Pembuatan seduhan teh herbal matcha daun tenggulun

Pembuatan air seduhan teh herbal matcha daun tenggulun dilakukan dengan cara melarutkan sebanyak 1 gram bubuk matcha daun tenggulun ke dalam 80 ml air hangat bersuhu 80oC. Pengadukan dilakukan dengan menggunakan alat pengaduk teh (chasen) atau dengan milk fronther hingga homogen dan mengeluarkan busa (Gromer, 2009). Parameter Pengamatan

Parameter yang diamati dalam penelitian ini adalah kadar air dengan metode oven menurut AOAC (2005), aktivitas antioksidan dengan menggunakan metode DPPH (2,2-diphenyl-l-picrylhidrazyl) (Khan et al., 2012), total fenol menurut Sakanaka et al., (2003), analisis kadar total flavonoid berdasarkan Xu dan Chang (2007), kadar tanin menurut Suhardi (1997) penentuan warna menggunakan alat colorimeter dengan sekala hunter L,a dan b (Topuz et.al 2014) serta uji sensori meliputi warna, aroma, rasa, serta penerimaan keseluruhan. (Soekarto, 1985).

HASIL DAN PEMBAHASAN

Nilai rata-rata kadar air, kadar abu dan serat kasar teh herbal matcha daun tenggulun dapat dilihat pada Tabel 1 dan Nilai rata-rata total fenol, total flavonoid, kadar tanin dan aktivitas antioksidan teh herbal matca daun tenggulun tertera pada Tabel 2. Kadar air

Hasil sidik ragam menunjukan bahwa tingkat ketuaan daun berpengaruh sangat nyata (P<0,01) terhadap kadar air teh herbal matcha daun tenggulun.

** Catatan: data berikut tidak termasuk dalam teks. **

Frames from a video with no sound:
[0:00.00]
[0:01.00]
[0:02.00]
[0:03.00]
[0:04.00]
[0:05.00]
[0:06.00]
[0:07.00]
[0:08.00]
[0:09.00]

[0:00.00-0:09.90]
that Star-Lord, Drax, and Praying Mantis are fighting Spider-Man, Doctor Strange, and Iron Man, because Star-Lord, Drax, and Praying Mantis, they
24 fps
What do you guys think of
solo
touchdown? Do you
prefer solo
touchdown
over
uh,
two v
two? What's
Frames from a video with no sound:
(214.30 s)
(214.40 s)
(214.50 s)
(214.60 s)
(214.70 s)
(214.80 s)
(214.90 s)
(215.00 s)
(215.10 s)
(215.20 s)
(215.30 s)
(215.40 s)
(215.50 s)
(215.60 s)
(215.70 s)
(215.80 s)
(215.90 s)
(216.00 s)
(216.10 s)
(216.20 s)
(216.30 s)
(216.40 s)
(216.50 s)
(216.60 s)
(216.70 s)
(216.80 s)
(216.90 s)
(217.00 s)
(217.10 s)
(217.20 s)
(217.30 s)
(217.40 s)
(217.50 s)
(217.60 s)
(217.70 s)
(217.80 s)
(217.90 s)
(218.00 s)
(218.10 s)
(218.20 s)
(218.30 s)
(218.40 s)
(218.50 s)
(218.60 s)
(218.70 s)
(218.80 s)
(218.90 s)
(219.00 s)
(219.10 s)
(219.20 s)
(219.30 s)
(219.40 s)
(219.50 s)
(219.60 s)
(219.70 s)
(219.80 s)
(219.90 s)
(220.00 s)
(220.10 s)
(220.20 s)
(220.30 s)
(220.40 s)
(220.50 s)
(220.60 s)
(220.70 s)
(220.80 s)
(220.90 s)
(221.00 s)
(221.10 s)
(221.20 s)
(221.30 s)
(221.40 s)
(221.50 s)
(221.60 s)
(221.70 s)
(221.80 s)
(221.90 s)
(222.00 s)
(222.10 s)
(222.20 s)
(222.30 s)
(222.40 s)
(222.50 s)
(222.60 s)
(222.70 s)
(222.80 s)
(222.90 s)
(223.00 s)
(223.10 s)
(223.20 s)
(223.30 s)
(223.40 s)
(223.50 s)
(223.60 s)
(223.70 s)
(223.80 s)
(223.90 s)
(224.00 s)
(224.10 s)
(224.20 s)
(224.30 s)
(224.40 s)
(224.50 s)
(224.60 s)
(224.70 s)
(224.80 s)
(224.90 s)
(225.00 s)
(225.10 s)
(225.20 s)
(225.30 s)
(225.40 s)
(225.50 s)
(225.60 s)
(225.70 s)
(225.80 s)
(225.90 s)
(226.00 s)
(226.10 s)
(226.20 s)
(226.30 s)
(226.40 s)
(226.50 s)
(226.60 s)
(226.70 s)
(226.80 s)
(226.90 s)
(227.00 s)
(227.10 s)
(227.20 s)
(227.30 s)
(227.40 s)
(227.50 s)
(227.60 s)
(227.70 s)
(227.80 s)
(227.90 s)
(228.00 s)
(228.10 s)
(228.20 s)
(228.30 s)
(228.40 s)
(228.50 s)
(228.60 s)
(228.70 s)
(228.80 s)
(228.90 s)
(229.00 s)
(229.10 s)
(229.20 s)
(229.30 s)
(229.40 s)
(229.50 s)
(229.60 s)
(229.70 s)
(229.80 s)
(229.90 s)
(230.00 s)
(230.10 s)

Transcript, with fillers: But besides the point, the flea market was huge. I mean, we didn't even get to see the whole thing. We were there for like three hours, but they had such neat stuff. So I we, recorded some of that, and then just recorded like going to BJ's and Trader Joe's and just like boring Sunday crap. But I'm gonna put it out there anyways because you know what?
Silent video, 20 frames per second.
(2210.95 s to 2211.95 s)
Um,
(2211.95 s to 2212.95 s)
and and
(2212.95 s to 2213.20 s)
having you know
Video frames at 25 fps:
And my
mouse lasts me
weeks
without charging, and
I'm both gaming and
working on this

Kadar air terendah diperoleh dari perlakuan P4 (daun tua) sebesar 7,35%, sedangkan kadar air tertinggi diperoleh dari perlakuan P1 (daun sangat muda) yaitu sebesar 9,15%. Mengacu pada SNI 3945 : 2016 tentang teh hijau, kadar air yang dipersyaratkan adalah maksimal 8%. Dengan demikian, dari keempat perlakuan maka perlakuan P2 (daun muda), P3 (daun agak tua) dan P4 (daun tua) memenuhi persyaratan SNI tersebut.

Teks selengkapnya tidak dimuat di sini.